11. Contrairement à ce qui précède, la simple synthèse des quantités décrites spécifiquement pour les mêmes composants s'apparente plutôt à une modification de la taille ou de la forme des constituants d'un dispositif connu. Il a déjà été établi (cf. "Divulgation/MOBIL" T 54/82, JO n° 11/1983, p. 448 à 451) que l'on peut combiner des caractéristiques séparées décrites dans le document initial, sans qu'il en résulte nécessairement un nouvel enseignement. Si le même document contient des indications relatives à des concentrations, des proportions et des grandeurs données, pour un ou plusieurs constituants, le fait de sélectionner une ou plusieurs de ces valeurs numériques bien précises en tentant d'obtenir un moyen ou procédé entrant dans le cadre d'un exposé général relève de la démarche ordinaire de l'homme du métier. Quoi qu'il en soit, même de simples modifications quantitatives des paramètres connus pourraient déjà aboutir à un nouvel enseignement si la distinction met l'accent et repose sur des données qui ne sont pas encore identifiées (cf. Directives relatives à l'examen C-III 4.8). Cela donne ainsi le champ libre aux inventions de sélection relatives aux alliages, à condition que les variantes revendiquées excluent ce qui est déjà décrit, illustré par des exemples ou encore clairement contenu dans l'état de la technique sous forme de classes entières déjà connues et de modes de réalisation particuliers.

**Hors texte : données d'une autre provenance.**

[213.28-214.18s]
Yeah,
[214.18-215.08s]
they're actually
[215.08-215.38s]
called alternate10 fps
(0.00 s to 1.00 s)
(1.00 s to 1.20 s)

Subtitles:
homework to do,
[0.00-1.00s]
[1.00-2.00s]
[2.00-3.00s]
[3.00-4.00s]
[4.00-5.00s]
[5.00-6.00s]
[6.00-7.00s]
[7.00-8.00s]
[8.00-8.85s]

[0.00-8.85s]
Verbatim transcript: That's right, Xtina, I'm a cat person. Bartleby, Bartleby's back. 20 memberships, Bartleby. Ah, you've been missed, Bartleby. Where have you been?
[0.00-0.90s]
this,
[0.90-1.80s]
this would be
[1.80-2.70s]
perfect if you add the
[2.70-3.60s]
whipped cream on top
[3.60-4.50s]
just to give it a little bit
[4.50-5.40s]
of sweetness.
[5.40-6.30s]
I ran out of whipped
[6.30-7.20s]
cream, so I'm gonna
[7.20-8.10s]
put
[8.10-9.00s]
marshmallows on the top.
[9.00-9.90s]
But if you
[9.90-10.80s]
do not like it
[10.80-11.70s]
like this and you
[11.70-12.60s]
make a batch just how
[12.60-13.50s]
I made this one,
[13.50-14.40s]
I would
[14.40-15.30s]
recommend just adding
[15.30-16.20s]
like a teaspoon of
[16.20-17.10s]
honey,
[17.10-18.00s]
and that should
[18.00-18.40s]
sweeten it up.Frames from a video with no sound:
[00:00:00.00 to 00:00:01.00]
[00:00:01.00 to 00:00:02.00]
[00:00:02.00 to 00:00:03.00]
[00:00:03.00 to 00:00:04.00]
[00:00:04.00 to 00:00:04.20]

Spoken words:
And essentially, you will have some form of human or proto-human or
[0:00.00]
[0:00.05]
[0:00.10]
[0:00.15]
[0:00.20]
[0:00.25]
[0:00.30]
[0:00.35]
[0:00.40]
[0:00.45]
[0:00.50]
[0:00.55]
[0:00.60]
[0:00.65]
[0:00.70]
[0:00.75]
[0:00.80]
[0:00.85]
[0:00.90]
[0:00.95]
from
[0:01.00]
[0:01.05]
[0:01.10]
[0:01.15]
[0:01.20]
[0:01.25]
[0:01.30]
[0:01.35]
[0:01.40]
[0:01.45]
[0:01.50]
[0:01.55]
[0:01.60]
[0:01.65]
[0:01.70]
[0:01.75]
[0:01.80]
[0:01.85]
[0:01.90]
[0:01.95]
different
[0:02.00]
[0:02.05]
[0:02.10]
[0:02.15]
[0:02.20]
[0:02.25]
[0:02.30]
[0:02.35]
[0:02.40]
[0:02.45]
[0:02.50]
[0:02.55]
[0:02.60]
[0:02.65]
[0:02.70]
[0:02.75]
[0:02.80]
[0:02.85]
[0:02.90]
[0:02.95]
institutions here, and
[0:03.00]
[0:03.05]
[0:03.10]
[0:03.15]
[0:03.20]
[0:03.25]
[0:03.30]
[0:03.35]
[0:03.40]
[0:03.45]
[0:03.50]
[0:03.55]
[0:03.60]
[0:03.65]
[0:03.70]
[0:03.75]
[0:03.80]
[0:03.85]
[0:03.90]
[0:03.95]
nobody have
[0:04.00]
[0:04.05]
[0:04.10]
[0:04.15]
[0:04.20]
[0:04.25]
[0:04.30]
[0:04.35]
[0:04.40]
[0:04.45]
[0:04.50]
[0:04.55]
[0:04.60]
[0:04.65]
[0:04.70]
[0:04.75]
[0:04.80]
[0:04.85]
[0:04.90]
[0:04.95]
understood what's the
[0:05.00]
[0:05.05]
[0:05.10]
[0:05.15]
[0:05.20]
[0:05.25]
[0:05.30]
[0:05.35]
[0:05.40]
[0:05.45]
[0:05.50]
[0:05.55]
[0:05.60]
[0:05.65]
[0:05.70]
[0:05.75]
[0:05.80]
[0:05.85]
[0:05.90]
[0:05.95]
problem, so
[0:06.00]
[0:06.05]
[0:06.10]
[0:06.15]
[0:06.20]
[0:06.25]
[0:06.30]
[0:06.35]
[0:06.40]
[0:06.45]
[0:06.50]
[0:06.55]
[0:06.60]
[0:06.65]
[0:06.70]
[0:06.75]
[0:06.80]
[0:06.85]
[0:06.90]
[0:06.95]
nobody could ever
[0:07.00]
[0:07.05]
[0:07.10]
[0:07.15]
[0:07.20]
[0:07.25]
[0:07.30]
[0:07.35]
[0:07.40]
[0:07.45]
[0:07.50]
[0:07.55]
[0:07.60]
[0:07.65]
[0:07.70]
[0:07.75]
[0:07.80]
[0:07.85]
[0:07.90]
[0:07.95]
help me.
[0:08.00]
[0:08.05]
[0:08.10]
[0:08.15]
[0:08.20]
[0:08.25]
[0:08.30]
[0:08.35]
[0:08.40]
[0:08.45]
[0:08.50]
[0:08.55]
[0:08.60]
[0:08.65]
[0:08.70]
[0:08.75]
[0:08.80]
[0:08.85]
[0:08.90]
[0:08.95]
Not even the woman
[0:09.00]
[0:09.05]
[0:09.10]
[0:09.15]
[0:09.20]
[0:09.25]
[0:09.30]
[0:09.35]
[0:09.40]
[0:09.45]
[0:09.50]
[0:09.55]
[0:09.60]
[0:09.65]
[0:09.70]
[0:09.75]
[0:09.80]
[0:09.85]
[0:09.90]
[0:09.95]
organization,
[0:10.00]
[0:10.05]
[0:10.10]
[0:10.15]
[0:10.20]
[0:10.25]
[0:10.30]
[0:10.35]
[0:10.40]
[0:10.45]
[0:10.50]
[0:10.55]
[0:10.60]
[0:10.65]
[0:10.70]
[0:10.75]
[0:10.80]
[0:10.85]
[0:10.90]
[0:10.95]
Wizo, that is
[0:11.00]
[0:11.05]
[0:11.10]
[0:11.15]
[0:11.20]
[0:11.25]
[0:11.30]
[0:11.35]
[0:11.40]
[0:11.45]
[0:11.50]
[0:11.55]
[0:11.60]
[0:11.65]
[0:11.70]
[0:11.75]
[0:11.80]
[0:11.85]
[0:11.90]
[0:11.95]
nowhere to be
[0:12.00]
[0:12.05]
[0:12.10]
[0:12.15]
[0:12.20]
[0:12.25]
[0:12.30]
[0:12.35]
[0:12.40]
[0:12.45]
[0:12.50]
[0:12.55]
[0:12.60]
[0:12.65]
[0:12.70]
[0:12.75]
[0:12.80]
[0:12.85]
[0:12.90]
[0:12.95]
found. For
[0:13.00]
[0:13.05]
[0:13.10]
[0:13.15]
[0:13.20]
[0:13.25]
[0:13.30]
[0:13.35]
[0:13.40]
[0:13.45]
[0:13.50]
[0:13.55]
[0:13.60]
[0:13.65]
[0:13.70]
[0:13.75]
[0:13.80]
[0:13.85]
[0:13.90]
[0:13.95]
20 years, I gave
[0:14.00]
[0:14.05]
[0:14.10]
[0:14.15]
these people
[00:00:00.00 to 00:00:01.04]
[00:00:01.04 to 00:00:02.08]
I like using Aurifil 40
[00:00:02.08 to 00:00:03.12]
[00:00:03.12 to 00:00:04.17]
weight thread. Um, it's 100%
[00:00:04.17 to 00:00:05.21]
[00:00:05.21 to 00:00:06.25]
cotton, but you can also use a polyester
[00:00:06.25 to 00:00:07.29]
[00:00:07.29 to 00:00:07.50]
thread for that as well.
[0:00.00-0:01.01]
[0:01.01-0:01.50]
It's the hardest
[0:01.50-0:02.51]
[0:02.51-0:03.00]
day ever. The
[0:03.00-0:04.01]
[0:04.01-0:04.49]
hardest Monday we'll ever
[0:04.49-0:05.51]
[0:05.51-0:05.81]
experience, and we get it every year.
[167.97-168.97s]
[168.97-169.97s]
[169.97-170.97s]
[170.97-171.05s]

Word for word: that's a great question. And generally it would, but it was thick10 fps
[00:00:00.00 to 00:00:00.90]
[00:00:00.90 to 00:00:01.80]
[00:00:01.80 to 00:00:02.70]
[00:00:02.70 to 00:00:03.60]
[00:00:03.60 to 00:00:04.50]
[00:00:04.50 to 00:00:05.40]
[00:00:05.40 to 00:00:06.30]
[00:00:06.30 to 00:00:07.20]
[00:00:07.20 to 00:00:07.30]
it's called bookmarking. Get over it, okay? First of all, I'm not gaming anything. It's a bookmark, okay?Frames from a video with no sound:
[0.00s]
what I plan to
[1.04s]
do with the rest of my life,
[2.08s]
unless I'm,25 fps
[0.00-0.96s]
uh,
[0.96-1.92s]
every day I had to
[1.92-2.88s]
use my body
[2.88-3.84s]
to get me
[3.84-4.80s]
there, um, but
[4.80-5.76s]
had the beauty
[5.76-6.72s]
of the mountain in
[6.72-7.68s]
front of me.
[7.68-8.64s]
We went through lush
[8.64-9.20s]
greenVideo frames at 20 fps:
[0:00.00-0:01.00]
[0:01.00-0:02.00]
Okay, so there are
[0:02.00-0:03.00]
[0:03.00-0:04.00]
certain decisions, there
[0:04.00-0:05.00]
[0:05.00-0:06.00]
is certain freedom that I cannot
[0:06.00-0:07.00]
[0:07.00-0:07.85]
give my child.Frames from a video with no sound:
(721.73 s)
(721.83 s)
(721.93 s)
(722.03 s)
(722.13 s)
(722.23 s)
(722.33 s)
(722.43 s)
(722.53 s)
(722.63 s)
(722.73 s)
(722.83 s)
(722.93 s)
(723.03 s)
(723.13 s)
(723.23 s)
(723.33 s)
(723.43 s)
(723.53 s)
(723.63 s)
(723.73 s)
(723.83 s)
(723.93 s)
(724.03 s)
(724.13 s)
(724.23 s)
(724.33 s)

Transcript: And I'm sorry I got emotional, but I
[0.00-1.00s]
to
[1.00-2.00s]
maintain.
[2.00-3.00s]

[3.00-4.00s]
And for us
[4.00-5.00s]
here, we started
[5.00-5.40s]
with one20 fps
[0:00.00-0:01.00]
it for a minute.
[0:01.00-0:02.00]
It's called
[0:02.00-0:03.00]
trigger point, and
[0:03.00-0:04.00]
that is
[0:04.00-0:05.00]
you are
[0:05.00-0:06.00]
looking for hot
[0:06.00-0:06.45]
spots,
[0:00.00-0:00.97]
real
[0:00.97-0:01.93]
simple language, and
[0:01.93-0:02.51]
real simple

12. La modification concernée dans le présent recours, pour le domaine général de la teneur en calcium de l'alliage, n'affecte, du point de vue de la nouveauté, rien qui ne l'ait déjà été par le contenu de l'exposé d'origine. La revendication qui en résulte ne fait qu'apporter des informations sur ses caractéristiques individuelles et sur la combinaison de la limite inférieure de la plage concernée avec le reste des valeurs que l'homme du métier aurait pu identifier comme ressortant explicitement ou implicitement de l'exposé. La modification ne peut non plus être interprétée comme une sélection nouvelle, même si de nouvelles propriétés en résultent. A l'inverse, cette modification paraît ne faire aucun obstacle à d'autres choix fondés sur de nouvelles informations quantitatives à l'intérieur du domaine restant, et elle est donc recevable au regard des exigences de l'article 123 (2) CBE. La Chambre estime que lorsqu'une modification d'une plage de valeurs de concentration, dans une revendication portant sur un mélange, tel qu'un alliage, se fonde sur une valeur particulière décrite dans un exemple spécifique, cette modification est recevable à condition que l'homme du métier puisse identifier aisément cette valeur comme n'étant pas associée aux autres caractéristiques de l'exemple de façon suffisamment étroite pour déterminer l'effet de ce mode de réalisation conforme à l'invention, dans son ensemble, d'une manière singulière et à un degré notable.
DISPOSITIF
Par ces motifs, il est statué comme suit:
1. La décision de la Division d'examen de l'Office européen des brevets en date du 8 juillet 1983 est annulée.
2. La demande est renvoyée à la première instance pour l'examen de la brevetabilité de l'objet de la revendication déposée par lettre du 7 mars 1984 (reçue le 10 mars 1984) et de la recevabilité de toute modification intervenant en conséquence.